Configuring CC-BY 4.0 Licenses for Automated Dataset Publishing

Automated deposit pipelines fracture most often at the license injection stage: a Creative Commons Attribution 4.0 International (CC-BY 4.0) label is written as free text, mismatched against the repository’s schema, or silently overwritten during a metadata crosswalk, and the deposit is either rejected or defaulted to a restrictive placeholder. This page is the concrete, field-level worked example behind the broader Open License Configuration guide: where that guide defines the registry and resolution rules for any license, here we take CC-BY 4.0 end to end and show exactly which input labels resolve to which canonical URI, how that URI populates a DataCite rightsList entry, and how a Pydantic V2 model rejects a malformed license before serialization.
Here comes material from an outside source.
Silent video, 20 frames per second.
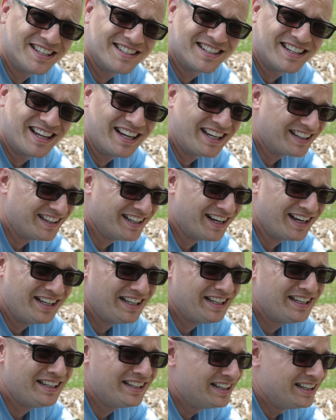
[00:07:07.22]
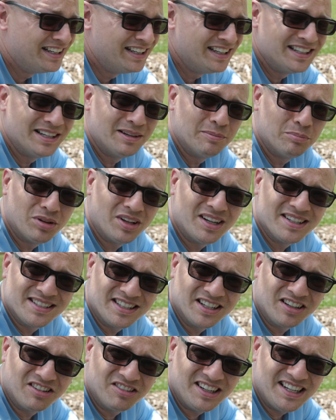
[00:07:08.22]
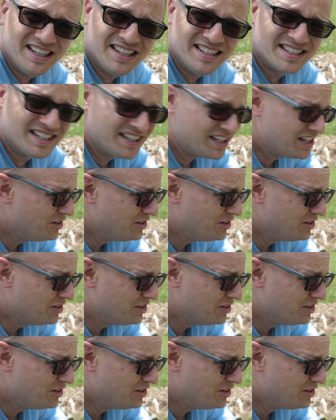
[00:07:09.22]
it's like 90 plus degrees and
It assumes you already operate a deposit pipeline and are comfortable with Python 3.10+ and the Pydantic V2 API; the goal is to replace ad-hoc string concatenation with a deterministic, validated, and drift-resistant license gate.
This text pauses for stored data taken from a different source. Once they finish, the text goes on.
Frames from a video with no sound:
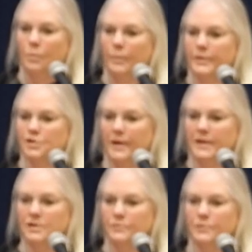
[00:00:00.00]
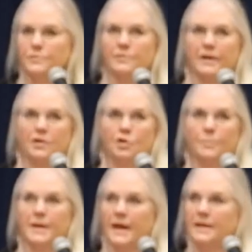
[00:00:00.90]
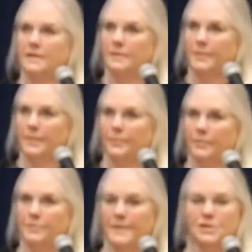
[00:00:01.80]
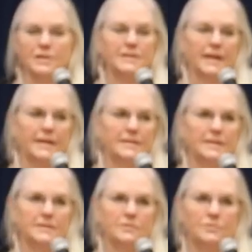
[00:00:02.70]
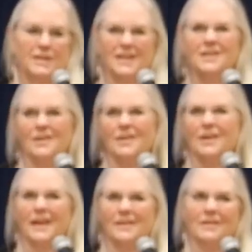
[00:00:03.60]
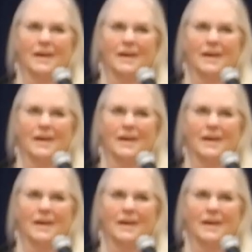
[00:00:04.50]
What we try to do is we try to humanize the people, especially scientists who tend to look like they're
The failure is architectural, not cosmetic. When a repository API expects license: "https://creativecommons.org/licenses/by/4.0/" and receives "CC-BY-4.0", "Creative Commons Attribution", or "Open Access", the ingestion service coerces or drops the value, and the deposit lands with no enforceable license at all — a direct FAIR-reusability failure. The gate below runs the same resolve-then-validate discipline the ingestion layer applies to metadata, turned toward the license field: detect the incoming label, resolve it to a canonical CC-BY record, validate the record against a strict schema, and only then serialize the payload.

The Core Resolution Table: Labels to Canonical CC-BY Records

The single most effective control is a closed vocabulary that maps every accepted human-readable label to exactly one canonical record. Free-text acceptance is the root cause of silent coercion, so the resolver rejects anything not in this table. Identifiers follow the SPDX License List, whose canonical, case-sensitive IDs (CC-BY-4.0, CC-BY-SA-4.0, CC0-1.0) make license resolution deterministic; the SPDX registry and its case rules are covered in the Open License Configuration guide. The table below is the authoritative, no-ambiguity resolution map — the core reference artifact for this operation.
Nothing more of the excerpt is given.